RD – C’est ce que je trouve intéressant dans ton travail : ce n’est pas une représentation cosmétique, réalisée pour répondre à une forme de pression sociale, comme on a pu le voir après Black Lives Matter, par exemple. De plus, Rectum Crocodile, par son format hybride, est aussi politique : plus qu’un défilé, la dimension spectacle offre une pérennité au-delà du temps de la mode, mais aussi de celui de l’actu chaude.
MM – Parfois, je me sens un peu seul dans cette pratique, comme un pirate… Mais j’ai une question pour toi, Rokhaya : maintenant que tu es invitée aux défilés, comment vis-tu ces moments ? Les entrevois-tu comme des espaces politiques ?

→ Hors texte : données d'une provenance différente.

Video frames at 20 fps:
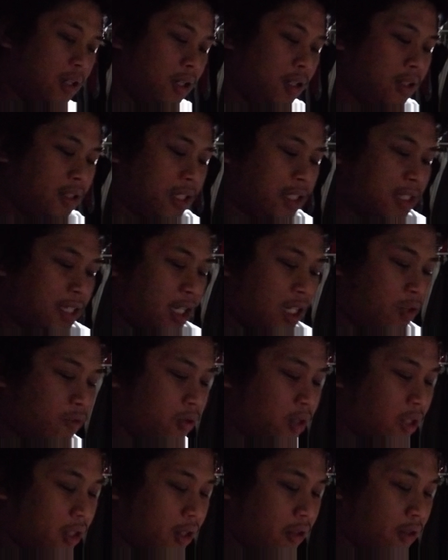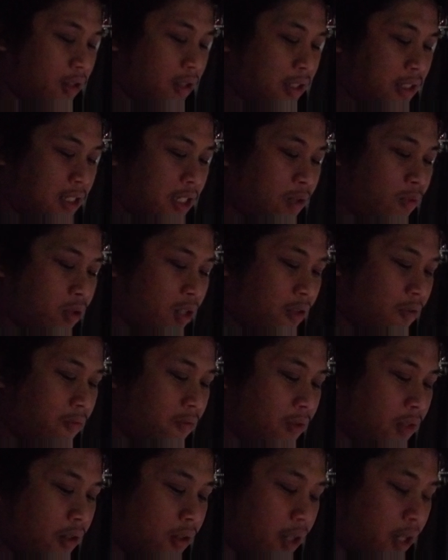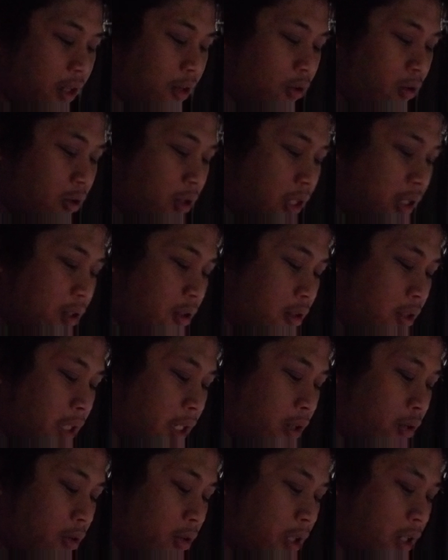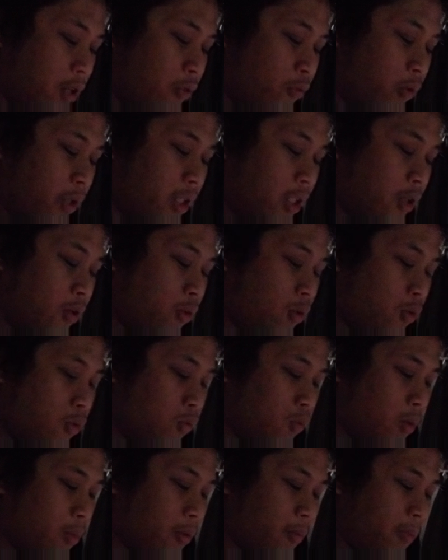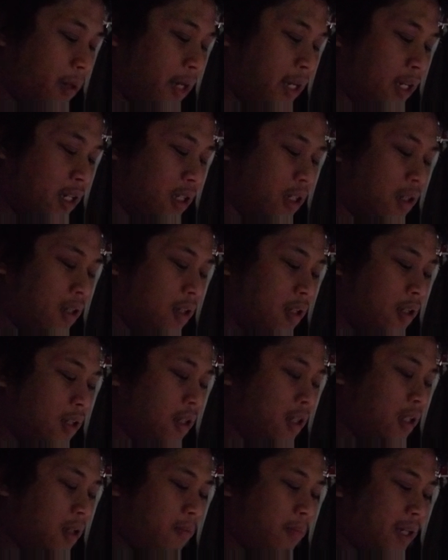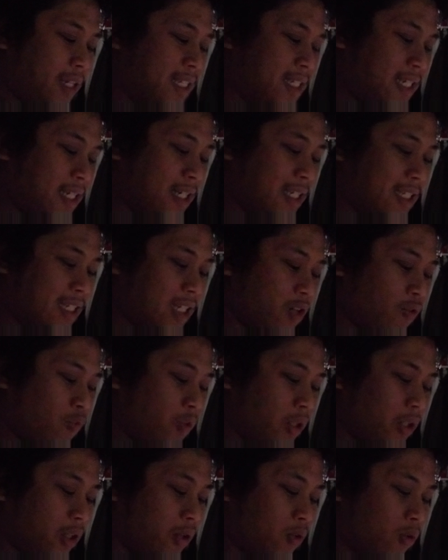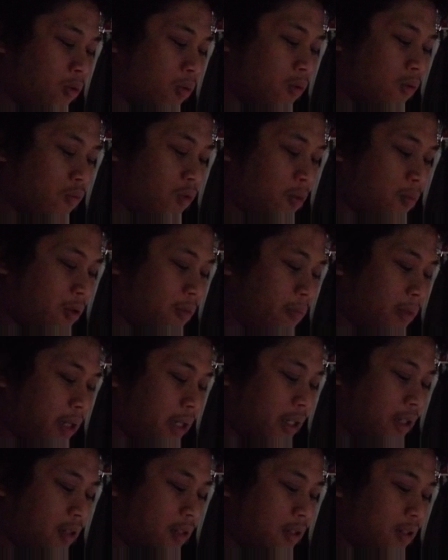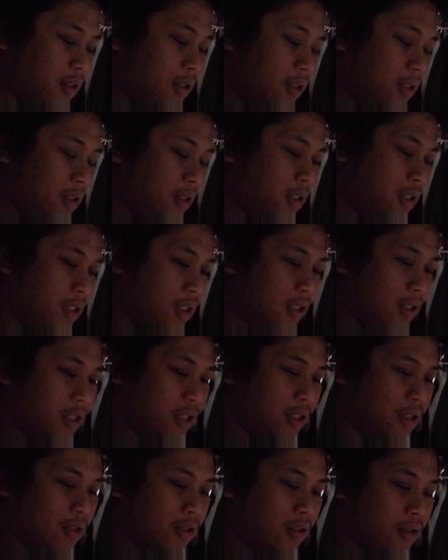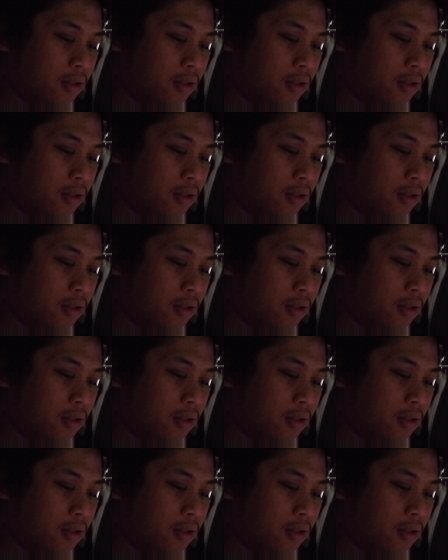that's kind of what I feel like, or either that or like a really old rubber band. My skin is like a really old rubber band, andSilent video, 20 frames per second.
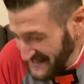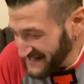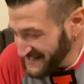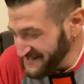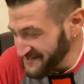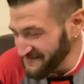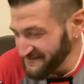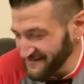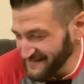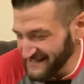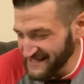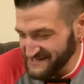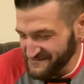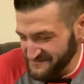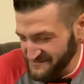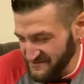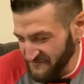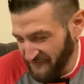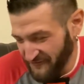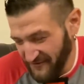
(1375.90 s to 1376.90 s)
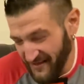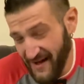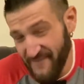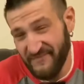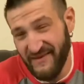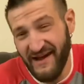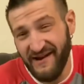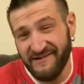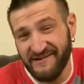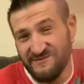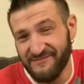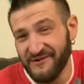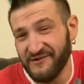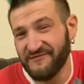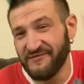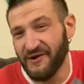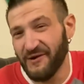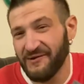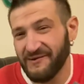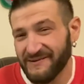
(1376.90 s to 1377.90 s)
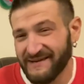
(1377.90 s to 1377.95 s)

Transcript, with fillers: you realize when you flop down, you move the whole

RD – Je les apprécie ! Je suis heureuse de découvrir des créations, de voir émerger des collections. C’est un plaisir visuel qui, à titre personnel, me nourrit. Et ce sont des espaces où je suis bien traitée et, surtout, comprise dans ma complexité. Ce sont les rares lieux considérés prestigieux où l’on peut croiser des artistes comme Aya Nakamura, Kalash, SCH… La mode les considère comme des précurseurs, alors que les sphères dites légitimes les ignorent. Ce décalage est intéressant et parlant.
Sans le calculer, c’est politique, et je sens que ma présence envoie un message aux personnes qui essaient de me marginaliser dans d’autres espaces. Avec cette position, il est plus difficile pour mes détracteurs de me faire passer pour une marginale portant des idées farfelues. Par ailleurs, dans le milieu de la mode ou auprès des médias internationaux pour lesquels je suis éditorialiste, je suis comprise dans ma complexité. Et je vois aussi dans ton cas, Marvin, que les théâtres qui t’accueillent s’emparent de ta complexité.
MM – J’ai l’impression qu’il a fallu du temps, avoir des prix dans la mode [le prix Chloé au Festival de Hyères, en 2020, par exemple, ndlr] et faire des collaborations, comme celles avec Jean-Paul Gaultier ou Chanel, pour asseoir une espèce de légitimité pour ma parole. Aujourd’hui, je suis heureux que des espaces tels l’Arsenic, le Grütli ou le Dover Street Market me fassent confiance et me laissent une place pour dire que la beauté est politique. C’est aussi faire travailler mon équipe, de femmes noires et personnes non-binaires, habiller des corps racisés et queers, et réfléchir à comment les flatter et les sublimer sous un jour qui renverse les stéréotypes.